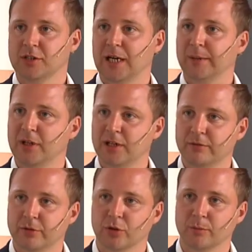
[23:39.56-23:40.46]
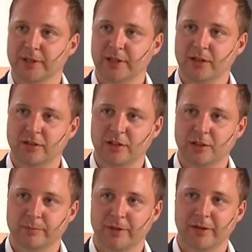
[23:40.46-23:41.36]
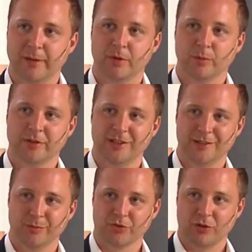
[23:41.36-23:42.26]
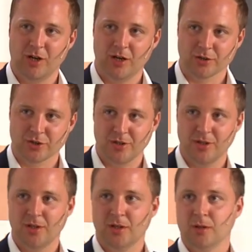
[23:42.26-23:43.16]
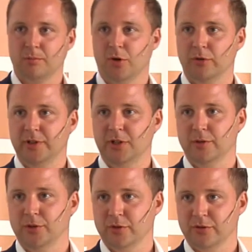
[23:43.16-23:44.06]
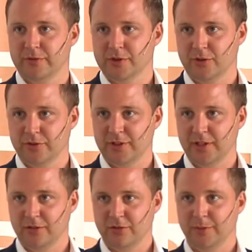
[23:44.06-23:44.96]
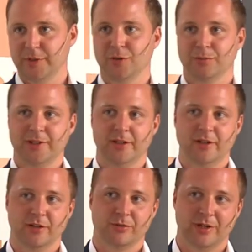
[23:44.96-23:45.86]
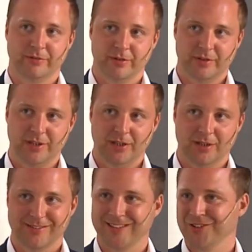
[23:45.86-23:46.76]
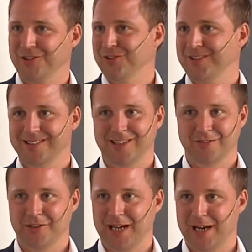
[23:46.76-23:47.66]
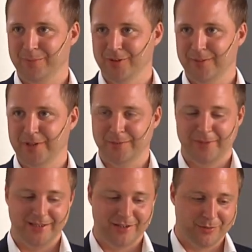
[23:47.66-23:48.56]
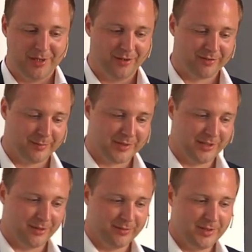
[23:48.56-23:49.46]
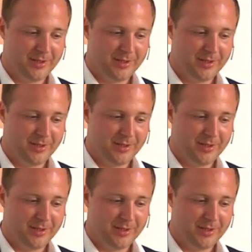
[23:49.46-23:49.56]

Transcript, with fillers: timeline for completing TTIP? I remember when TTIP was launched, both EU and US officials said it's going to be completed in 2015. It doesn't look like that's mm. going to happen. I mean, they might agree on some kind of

==

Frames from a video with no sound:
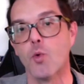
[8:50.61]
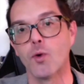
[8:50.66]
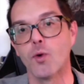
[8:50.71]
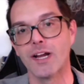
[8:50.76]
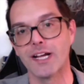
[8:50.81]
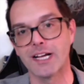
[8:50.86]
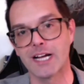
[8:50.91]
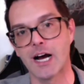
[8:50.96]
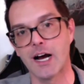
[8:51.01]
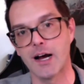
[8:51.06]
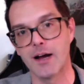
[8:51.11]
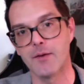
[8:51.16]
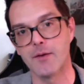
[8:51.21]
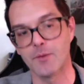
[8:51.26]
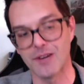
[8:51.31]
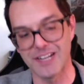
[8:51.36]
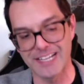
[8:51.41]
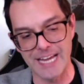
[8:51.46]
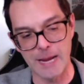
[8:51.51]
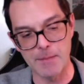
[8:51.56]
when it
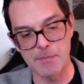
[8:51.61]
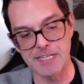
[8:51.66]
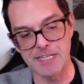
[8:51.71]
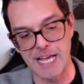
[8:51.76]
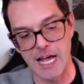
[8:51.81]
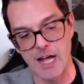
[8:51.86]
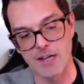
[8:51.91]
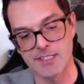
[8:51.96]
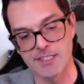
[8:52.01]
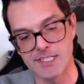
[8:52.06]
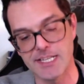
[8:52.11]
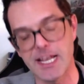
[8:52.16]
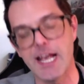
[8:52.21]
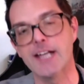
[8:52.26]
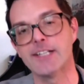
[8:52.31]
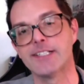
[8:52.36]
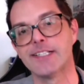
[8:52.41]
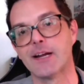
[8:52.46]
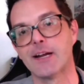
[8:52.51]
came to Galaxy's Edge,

...

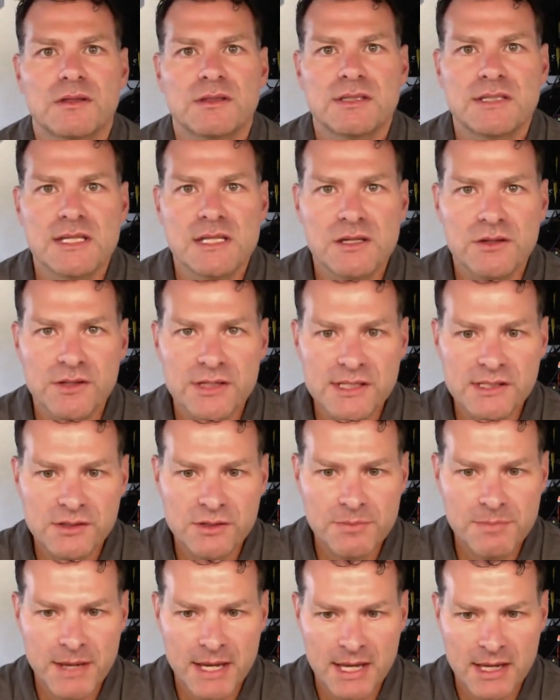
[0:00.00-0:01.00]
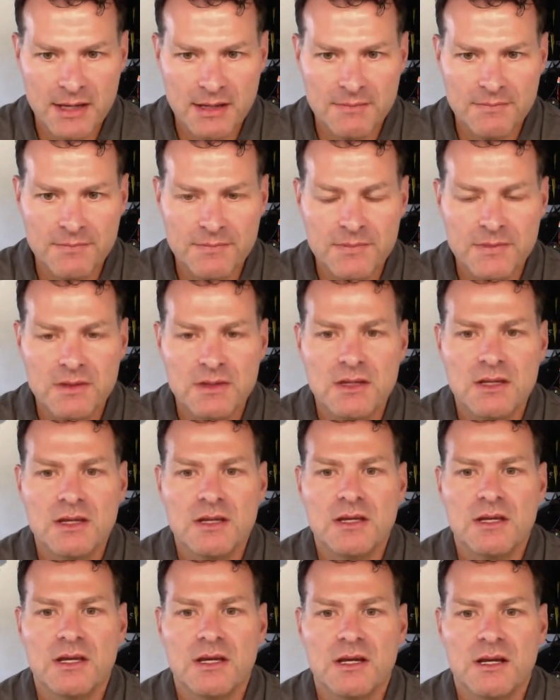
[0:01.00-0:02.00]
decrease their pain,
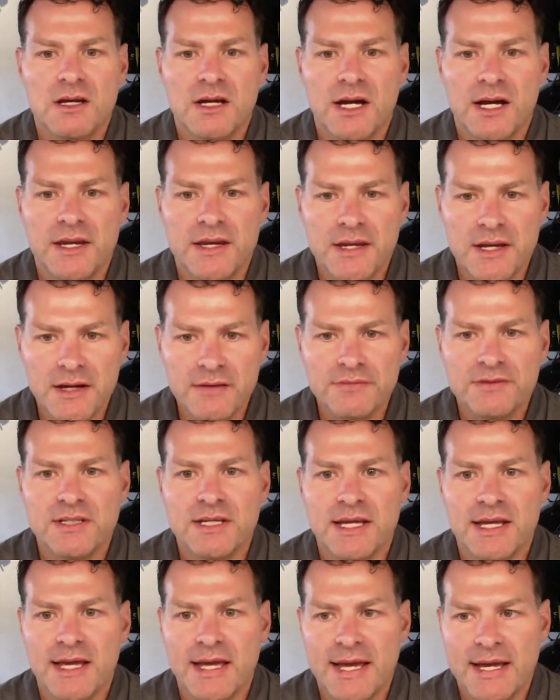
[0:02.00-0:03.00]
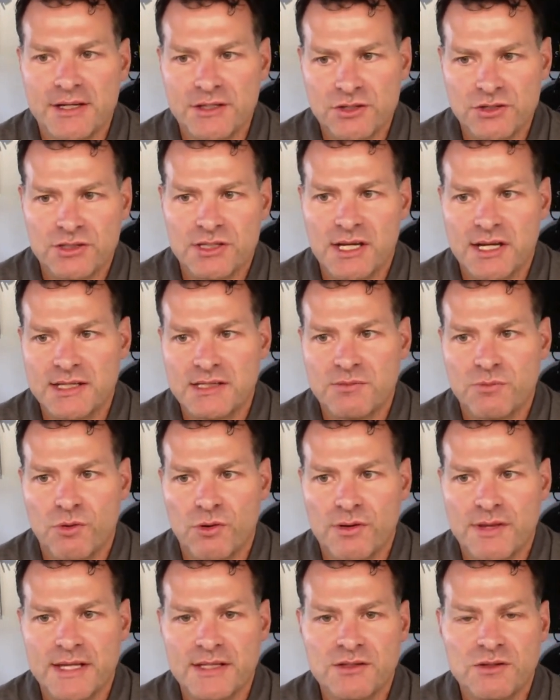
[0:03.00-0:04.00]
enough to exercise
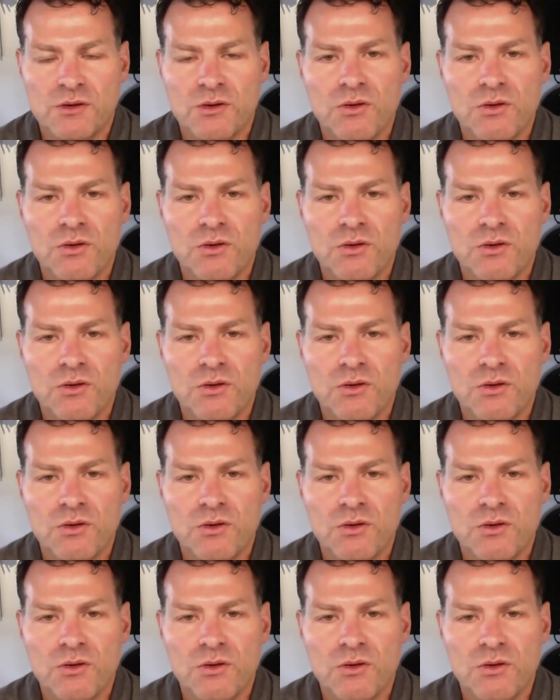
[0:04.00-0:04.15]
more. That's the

Task objective:
Only the lines holding the string "with" are needed; copy each of them from the material above.

Answer section:
Transcript, with fillers: timeline for completing TTIP? I remember when TTIP was launched, both EU and US officials said it's going to be completed in 2015. It doesn't look like that's mm. going to happen. I mean, they might agree on some kind of
Frames from a video with no sound:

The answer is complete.